Ao passar por um problema de saúde, a maioria das pessoas só consegue pensar em como se curar.
Mas não todas.

Hoje vamos apresentar um grupo de empreendedores que, ao passarem por momentos muito difíceis em suas vidas, viram a oportunidade para abrir um negócio que facilitasse a vida de outros na mesma situação.

VANILLA BLUSH

Por volta dos 20 anos, Nicola Dame teve que passar por um procedimento que retirou parte de seu intestino e a deixou para sempre dependente de uma bolsa de colostomia.
Logo ela descobriu um problema inesperado em sua condição: não encontrava calcinhas que ficassem confortáveis e bonitas com a bolsa.
Em vez de se render, ela resolveu por as mãos na massa. Em 2008, ela e o marido pegaram um empréstimo de R$55mil e começaram a costurar calcinhas na cozinha do apartamento deles.
Hoje, a marca vale R$5 milhões, exporta para toda a Europa e conta com linhas de underwear femininas, masculinas, e roupas de banho.
Também oferece soluções não só para quem usa bolsa de colostomia, mas também para hérnia.

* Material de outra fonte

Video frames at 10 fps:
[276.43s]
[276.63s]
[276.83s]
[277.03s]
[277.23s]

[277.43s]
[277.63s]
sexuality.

(produtos Vanilla Blush são confortáveis e lindos!)

KeepTree

O americano Joe Loew teve uma reação violenta a um antibiótico e ficou na beira entre a vida e a morte por umas semanas. Durante esse tempo, o que mais assustava Joe era que seus filhos (de 5 e 8 anos) iriam crescer sem saber que ele era.

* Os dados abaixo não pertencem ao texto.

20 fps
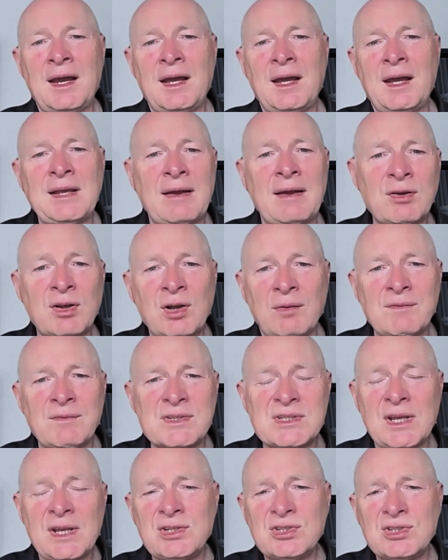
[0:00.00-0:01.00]
and have a
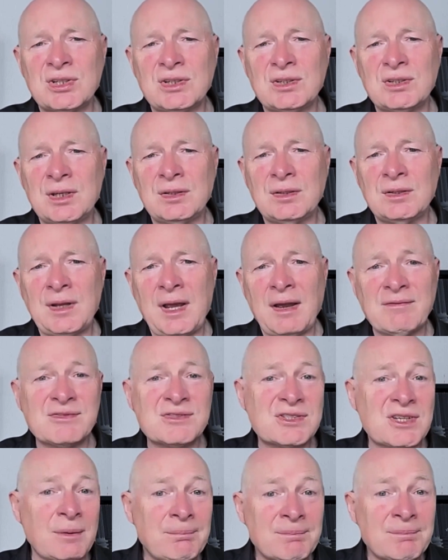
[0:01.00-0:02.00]
conversation, and
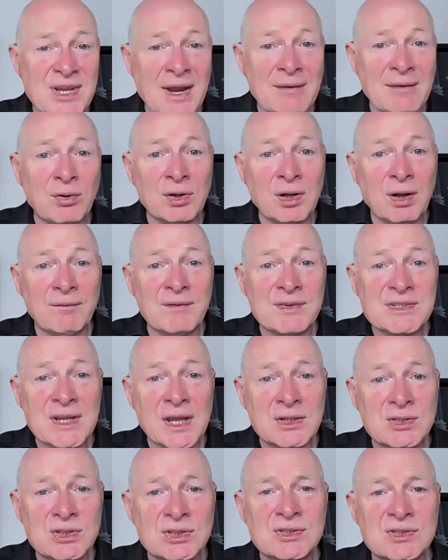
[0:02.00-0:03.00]
have several
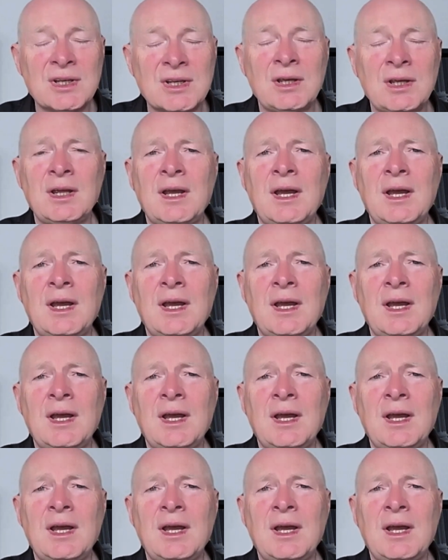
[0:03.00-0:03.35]
conversations,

Para driblar a situação, ele começou a gravar vídeos que sua esposa iria dar as crianças em momentos programados ao longo de sua vida.

Joe acabou se recuperando, mas ficou com essa ideia na cabeça e por isso criou a KeepTree, em 2011.
A empresa disponibiliza uma plataforma para colocar vídeos que serão vistos post-mortem por entes querido, mas não ficou somente nisso. Atualmente, também pode-se utilizar a plataforma para mandar vídeos durante viagens de trabalho longas, e momentos de separação.



Not Another Bunch of Flowers
Anikka Burton teve câncer de mama, e passou por todo o processo sofrido do tratamento por meses.

Ao chegar em casa do hospital, encontrou centenas de flores mortas – enviadas por amigos e familiares, mas que não puderam ser levadas ao hospital pelo risco de infecção que ela tinha.
Anikka quis resolver dois problemas com uma ação só: ajudar os entes do enfermo que querem mostrar seu carinho e sua preocupação e ajudar o enfermo que passa por uma situação difícil.
Então ela criou a empresa Not Another Bunch of Flowers que oferece presentes carinhosos e úteis para quem passa por tratamentos de longo prazo. Seu site tem mais de 530 opções de presentes, e também tem uma assinatura de presentes por todo o curso do tratamento.